→ Data to process
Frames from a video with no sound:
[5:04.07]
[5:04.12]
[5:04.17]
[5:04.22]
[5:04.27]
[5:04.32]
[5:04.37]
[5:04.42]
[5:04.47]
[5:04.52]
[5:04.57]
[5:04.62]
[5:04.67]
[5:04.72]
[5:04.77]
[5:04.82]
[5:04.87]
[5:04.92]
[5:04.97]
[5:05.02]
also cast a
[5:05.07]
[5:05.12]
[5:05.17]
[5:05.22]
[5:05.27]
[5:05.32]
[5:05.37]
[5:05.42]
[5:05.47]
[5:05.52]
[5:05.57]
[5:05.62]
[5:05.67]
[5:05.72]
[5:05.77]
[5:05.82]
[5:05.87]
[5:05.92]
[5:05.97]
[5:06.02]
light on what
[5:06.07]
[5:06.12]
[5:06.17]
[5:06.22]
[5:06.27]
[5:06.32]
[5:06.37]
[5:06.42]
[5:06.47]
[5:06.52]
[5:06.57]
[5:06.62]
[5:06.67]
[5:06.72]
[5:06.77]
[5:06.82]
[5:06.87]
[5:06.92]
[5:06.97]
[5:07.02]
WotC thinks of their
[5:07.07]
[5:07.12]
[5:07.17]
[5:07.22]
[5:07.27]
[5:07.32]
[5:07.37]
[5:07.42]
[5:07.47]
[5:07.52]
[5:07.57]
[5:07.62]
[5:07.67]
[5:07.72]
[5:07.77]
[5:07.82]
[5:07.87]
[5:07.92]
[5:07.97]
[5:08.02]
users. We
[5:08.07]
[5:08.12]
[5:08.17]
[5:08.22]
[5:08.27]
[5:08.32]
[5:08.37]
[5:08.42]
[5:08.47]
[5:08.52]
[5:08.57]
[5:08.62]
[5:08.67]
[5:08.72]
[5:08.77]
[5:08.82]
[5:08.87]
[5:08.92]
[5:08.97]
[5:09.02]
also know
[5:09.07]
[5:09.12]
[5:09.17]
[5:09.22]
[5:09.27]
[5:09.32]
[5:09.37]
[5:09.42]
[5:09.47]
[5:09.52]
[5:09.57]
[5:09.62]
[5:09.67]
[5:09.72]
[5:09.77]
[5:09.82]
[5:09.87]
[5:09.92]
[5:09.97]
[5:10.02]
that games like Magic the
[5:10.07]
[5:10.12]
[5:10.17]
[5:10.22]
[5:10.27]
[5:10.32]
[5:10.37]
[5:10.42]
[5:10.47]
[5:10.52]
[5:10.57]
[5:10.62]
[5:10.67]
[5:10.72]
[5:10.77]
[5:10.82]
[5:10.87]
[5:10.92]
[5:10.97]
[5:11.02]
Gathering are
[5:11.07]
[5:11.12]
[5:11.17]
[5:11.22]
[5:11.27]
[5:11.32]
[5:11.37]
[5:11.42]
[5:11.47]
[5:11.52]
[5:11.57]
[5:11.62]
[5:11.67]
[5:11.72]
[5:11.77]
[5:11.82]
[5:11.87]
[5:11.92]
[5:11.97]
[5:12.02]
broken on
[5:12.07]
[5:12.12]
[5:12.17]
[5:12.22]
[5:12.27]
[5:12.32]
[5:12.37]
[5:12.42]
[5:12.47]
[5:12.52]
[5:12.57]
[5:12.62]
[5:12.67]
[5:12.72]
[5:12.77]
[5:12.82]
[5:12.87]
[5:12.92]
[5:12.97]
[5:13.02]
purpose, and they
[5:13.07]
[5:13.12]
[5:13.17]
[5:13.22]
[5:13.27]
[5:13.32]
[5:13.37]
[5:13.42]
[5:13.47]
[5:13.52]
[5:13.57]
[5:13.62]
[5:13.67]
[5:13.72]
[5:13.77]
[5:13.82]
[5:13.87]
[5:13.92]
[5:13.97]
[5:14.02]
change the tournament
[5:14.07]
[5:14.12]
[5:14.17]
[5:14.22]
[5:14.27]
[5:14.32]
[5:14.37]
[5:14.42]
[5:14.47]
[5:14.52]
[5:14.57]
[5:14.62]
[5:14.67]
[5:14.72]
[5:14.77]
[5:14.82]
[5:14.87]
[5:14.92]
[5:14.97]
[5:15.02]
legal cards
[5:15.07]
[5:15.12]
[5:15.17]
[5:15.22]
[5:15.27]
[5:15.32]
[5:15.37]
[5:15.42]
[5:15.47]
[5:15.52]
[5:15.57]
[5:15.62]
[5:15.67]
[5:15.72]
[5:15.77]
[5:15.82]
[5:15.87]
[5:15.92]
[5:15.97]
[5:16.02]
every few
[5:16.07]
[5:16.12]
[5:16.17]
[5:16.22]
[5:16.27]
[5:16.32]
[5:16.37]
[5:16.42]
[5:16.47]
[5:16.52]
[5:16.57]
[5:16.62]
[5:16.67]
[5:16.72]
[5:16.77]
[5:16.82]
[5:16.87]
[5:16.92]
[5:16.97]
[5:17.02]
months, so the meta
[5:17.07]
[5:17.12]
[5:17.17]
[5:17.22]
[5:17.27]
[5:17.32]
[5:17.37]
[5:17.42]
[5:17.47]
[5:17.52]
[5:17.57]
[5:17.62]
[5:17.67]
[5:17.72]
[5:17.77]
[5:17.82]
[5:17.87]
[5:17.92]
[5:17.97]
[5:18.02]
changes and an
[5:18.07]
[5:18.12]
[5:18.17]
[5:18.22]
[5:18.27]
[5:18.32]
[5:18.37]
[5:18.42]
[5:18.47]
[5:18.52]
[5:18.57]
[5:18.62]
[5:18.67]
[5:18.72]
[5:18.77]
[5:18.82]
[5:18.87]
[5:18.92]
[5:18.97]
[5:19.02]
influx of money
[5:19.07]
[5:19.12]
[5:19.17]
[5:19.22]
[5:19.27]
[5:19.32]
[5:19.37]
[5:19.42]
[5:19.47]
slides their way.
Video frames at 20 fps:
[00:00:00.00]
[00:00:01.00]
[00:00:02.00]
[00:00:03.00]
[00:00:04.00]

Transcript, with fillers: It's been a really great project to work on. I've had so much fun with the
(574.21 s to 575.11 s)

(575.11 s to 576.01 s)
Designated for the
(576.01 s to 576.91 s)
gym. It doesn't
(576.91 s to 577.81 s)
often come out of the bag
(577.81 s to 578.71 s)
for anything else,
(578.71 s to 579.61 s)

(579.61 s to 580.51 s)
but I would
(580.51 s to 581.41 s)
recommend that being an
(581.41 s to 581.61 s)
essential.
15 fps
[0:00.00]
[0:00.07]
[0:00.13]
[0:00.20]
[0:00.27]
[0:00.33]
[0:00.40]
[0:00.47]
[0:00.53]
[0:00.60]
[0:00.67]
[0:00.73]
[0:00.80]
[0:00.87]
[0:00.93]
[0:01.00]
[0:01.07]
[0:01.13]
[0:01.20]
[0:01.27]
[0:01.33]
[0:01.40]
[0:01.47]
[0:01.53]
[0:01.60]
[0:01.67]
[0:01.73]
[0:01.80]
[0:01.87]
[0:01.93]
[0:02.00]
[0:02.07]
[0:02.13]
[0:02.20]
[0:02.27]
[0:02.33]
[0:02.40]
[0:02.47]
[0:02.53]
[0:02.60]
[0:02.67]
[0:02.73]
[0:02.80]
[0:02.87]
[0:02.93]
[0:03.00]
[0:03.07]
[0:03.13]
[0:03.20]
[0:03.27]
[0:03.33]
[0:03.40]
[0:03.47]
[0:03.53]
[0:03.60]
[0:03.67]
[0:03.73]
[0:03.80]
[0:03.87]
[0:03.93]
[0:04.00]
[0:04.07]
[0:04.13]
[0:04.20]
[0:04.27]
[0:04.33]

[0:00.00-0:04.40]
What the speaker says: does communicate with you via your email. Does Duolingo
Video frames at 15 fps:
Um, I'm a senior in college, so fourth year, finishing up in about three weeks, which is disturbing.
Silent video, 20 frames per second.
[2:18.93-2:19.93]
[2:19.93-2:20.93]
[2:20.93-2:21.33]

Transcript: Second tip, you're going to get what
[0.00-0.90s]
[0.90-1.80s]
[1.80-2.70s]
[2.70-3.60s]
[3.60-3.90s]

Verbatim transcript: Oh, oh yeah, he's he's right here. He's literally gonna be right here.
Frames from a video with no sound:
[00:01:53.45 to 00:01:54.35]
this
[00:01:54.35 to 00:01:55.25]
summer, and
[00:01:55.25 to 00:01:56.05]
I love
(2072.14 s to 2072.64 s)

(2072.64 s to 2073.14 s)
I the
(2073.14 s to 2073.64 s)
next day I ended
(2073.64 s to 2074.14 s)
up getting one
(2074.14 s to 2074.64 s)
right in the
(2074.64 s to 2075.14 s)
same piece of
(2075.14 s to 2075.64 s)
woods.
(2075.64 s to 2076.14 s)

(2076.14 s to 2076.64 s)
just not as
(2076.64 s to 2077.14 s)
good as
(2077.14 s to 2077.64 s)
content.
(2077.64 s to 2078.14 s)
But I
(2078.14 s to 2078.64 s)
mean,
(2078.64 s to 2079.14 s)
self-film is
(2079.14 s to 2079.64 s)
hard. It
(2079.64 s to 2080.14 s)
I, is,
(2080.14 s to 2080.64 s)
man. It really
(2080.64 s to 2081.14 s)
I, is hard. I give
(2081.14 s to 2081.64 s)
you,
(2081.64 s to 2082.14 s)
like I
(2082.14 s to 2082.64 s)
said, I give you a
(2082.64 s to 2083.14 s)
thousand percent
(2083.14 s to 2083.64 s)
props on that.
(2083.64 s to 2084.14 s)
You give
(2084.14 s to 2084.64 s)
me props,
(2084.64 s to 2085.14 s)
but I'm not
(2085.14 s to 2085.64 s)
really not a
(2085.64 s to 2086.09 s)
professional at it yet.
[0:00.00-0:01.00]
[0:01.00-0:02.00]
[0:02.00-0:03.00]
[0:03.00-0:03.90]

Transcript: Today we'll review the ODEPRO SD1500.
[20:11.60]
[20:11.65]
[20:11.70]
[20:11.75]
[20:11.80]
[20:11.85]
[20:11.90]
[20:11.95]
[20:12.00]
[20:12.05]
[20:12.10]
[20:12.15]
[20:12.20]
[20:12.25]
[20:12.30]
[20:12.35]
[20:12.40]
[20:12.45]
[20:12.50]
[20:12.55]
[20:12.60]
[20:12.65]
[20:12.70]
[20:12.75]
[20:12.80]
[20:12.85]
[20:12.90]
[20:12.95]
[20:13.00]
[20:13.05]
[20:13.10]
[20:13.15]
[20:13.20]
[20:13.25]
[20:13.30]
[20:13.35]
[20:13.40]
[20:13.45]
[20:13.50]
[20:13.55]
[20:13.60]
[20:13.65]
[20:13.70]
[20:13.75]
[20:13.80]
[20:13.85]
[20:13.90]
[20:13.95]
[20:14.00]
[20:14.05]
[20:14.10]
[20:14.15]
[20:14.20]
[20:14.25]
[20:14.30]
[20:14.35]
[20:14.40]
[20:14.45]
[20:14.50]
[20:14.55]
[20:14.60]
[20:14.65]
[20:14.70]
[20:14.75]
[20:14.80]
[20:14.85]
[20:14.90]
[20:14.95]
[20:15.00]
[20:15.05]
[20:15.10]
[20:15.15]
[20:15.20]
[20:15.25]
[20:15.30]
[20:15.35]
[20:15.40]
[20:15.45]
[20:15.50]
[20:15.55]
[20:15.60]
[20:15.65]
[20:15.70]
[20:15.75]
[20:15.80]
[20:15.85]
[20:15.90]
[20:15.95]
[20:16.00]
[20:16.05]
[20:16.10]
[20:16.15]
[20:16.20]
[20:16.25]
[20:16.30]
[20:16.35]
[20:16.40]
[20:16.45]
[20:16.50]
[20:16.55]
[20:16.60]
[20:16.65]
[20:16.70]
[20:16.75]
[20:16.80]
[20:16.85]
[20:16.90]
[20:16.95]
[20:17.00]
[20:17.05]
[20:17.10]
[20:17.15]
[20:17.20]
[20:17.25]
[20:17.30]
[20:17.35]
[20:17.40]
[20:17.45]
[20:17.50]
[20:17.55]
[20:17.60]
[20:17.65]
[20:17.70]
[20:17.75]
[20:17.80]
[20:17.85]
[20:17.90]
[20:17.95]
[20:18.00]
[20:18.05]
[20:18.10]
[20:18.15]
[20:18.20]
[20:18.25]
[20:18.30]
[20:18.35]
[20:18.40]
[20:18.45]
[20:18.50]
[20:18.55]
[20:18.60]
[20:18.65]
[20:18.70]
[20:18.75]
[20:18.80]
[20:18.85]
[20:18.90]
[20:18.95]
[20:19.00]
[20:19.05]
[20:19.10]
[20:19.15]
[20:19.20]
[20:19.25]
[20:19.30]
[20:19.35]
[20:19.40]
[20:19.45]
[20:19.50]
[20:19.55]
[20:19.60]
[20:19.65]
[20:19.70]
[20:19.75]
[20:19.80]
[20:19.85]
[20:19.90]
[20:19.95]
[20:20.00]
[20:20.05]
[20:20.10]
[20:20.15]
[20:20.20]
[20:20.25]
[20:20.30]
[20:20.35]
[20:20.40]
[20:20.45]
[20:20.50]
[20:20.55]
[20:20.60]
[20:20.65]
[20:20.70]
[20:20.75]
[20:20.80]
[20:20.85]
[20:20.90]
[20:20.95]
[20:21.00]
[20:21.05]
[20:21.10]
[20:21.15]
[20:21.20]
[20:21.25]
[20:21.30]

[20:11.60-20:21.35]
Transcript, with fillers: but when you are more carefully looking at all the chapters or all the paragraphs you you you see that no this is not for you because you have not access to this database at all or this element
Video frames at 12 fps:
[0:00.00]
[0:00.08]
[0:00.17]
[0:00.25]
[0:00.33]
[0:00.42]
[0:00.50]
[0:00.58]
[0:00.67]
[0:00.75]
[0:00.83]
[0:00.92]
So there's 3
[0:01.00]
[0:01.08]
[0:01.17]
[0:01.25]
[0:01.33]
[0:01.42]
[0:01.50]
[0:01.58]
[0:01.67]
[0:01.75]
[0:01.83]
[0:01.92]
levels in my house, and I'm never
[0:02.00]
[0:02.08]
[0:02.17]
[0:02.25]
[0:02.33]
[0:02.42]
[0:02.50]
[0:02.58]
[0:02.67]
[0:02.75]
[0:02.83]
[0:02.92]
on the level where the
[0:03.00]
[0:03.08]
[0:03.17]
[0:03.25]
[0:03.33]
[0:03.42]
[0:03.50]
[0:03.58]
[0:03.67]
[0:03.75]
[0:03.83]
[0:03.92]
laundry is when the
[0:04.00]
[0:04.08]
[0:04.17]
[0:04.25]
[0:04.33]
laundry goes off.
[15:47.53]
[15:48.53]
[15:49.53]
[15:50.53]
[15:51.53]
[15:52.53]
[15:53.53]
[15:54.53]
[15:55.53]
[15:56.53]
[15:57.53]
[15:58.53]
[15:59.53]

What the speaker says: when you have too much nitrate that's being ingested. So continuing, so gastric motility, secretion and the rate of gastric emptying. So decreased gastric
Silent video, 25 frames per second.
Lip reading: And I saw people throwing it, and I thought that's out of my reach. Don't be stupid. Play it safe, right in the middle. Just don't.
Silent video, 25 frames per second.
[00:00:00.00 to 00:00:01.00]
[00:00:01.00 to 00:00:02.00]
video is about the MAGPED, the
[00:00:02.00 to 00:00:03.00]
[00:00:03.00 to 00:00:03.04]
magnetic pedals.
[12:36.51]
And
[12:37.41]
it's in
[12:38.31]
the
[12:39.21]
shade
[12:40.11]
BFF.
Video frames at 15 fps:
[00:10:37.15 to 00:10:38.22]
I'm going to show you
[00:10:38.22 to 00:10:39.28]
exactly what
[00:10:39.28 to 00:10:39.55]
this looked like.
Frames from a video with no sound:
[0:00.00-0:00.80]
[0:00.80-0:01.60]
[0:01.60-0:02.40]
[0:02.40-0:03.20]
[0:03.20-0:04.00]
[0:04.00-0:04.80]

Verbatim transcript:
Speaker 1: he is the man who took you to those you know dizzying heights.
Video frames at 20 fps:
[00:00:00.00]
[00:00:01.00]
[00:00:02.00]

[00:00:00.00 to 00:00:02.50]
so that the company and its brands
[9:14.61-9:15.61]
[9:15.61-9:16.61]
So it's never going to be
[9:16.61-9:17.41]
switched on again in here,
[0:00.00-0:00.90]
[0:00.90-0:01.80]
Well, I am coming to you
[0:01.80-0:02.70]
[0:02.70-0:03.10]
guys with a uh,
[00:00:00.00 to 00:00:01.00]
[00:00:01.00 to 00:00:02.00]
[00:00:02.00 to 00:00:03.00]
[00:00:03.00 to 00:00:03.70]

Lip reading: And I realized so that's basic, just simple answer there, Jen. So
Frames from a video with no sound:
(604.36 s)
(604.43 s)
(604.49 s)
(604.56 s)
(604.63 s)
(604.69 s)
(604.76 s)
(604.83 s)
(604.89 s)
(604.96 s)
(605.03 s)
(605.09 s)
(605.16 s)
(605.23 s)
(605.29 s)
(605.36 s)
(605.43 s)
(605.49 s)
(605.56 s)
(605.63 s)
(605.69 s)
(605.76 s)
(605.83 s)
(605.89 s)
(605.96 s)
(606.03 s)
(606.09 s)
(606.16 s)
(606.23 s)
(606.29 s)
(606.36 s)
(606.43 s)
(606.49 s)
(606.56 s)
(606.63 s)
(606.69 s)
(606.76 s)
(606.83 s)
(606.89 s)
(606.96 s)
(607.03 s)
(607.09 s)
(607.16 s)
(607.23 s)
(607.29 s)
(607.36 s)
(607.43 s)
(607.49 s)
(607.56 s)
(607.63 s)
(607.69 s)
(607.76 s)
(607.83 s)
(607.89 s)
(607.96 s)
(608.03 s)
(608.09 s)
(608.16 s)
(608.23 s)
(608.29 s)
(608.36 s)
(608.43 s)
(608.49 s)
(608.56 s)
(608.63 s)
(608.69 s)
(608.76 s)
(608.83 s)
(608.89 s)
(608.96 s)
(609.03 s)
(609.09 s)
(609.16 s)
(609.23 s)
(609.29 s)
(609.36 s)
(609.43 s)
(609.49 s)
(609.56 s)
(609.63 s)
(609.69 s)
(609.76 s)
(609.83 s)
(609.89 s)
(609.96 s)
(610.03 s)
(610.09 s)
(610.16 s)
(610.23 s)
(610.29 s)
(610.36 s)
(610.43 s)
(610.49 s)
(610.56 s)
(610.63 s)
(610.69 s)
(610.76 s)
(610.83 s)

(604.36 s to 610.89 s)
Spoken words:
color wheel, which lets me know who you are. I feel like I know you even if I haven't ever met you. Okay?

→ Work item
Go line by line through the data, copying each one that contains the word "says".

→ Solution to this exercise
What the speaker says: does communicate with you via your email. Does Duolingo
What the speaker says: when you have too much nitrate that's being ingested. So continuing, so gastric motility, secretion and the rate of gastric emptying. So decreased gastric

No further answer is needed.